Last year, the market was closed for about two months after the government imposed a strict nationwide lockdown to stop the spread of the rogue virus.

Bangladesh Securities and Exchange Commission (BSEC) chairman Professor Shibli Rubayat Ul Islam said the stock market has not closed all over the world when the economy remains open.

“We cannot remain detached from the world, so we will not close the market,” he said yesterday during a program of the Capital Market Journalists’ Forum.

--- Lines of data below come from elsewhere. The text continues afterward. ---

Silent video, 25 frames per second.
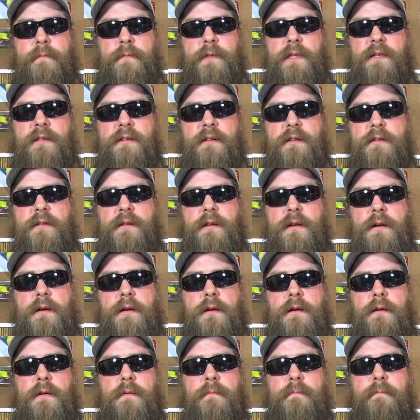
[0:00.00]
This is
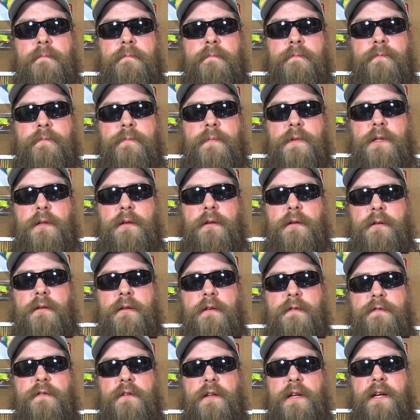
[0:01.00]
to
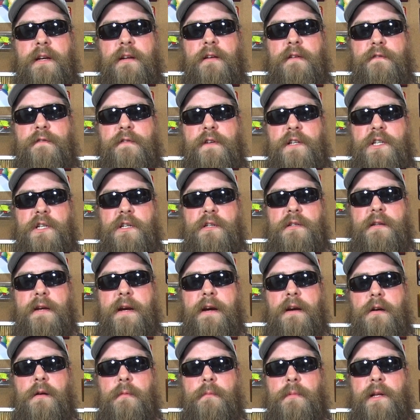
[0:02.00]
deflate a fish's
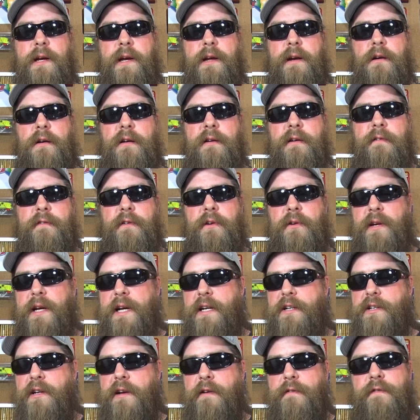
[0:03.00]
air bladder. If you
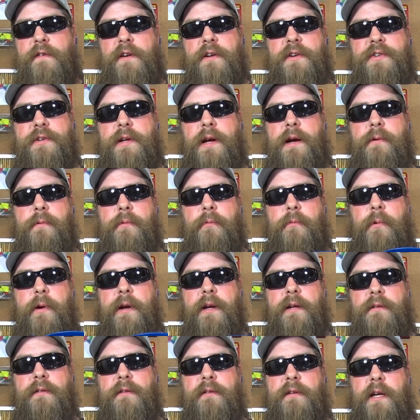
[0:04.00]
catch a fish down
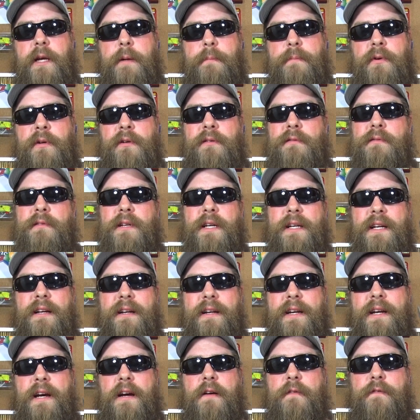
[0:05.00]
real deep, like a
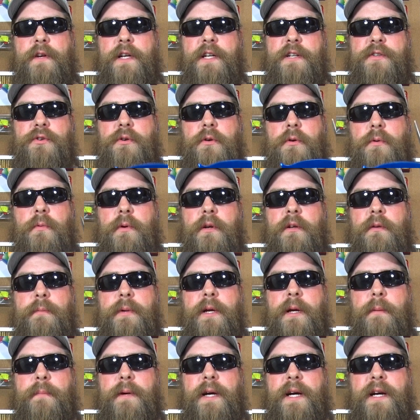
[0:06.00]
catfish or a real
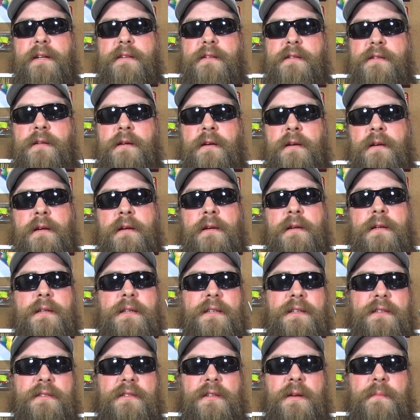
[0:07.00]
big bass,
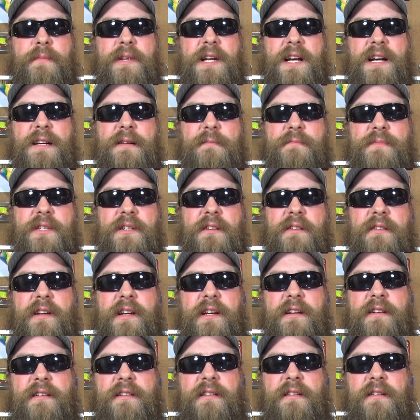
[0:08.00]
sometimes you
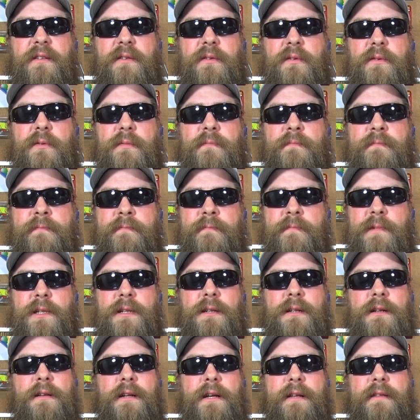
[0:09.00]
need to
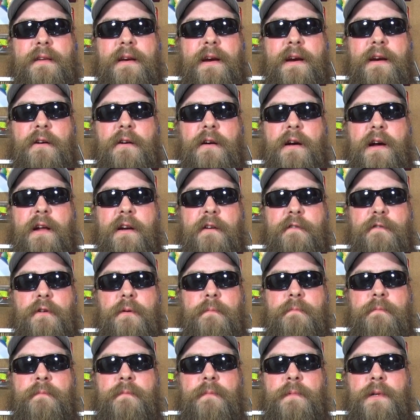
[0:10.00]
let the air out of
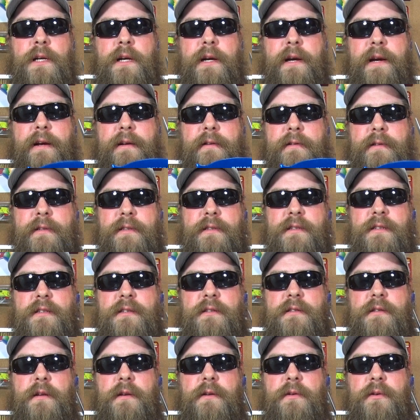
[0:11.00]
them, and this
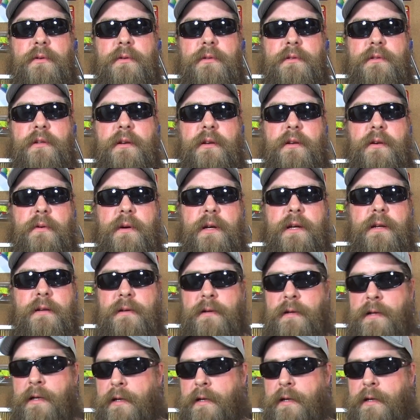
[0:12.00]
is the tool to do it.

In the afternoon, the BSEC set the new trading session from 10:00 a.m. to 12:00 p.m., instead of 10:00 a.m. to 2:00 p.m. now. The new trading hour goes into effect today.

Yesterday, the central bank reduced the opening hours of banks in accordance with the new restriction on movements. Customers will be allowed to settle financial transactions from 10:00 a.m. to 12:30 p.m. on regular business days.

“The Covid-19 crisis is not going to evaporate any time soon. So we will have to manage our economy and the stock market in this new situation,” said Professor Islam.

“Trading is not difficult because investors can place orders digitally.”

The market downturn is not for Covid-19 and the lockdown; rather, it is the culmination of a few elements that have been prevalent in the market for years, according to Yawer Sayeed.

The crisis of confidence and the fundamental problems were the main reasons for the fall, he said.

Sayeed said the market is based on debt rather than savings. People invest in the market by taking loans, and lenders are incentivized by the government, not by investors, he said.

“So people want to keep money in their hands. Some are trying to save their wallets from hard sell.”

If investors buy stocks on margin loans and the stock price falls below a certain level, lenders sell the stocks to save the investment.

“If it was a savings-based market, people wouldn’t sell stocks because the market would stay open and trading activities wouldn’t close. So it’s clear that they’re not selling stocks. actions only because of Covid-19, “said the added director asset.

A broker said the market was down due to the panic. “Many investors believe the market will go down further. This trend is contagious and leads to massive sales.”

Investors should realize that the market will rebound soon, and they shouldn’t be selling stocks of good companies, he said.

Revenue, an important indicator of the market, increased 15.52 percent to Tk 521 crore from Tk 451 crore in the previous session.

In the DSE, only seven companies advanced, 251 declined and 66 remained unchanged.

Beximco Ltd tops the list for turnovers, with its shares valued at Tk 70 crore changing hands, followed by Robi Axiata, Beximco Pharmaceuticals, Asia Pacific Insurance and LankaBangla Finance.

Paramount Insurance lost the most, dropping 12 percent, followed by Dominage Steel, Golden Son, IFIC Bank and SS Steel.

The Chattogram Stock Exchange also experienced a massive drop. The port city’s general stock exchange index, CASPI, fell 542 points, or 3.55 percent, to end the day at 14,714.

Of the shares traded, 13 rose, 184 fell and 19 remained unchanged.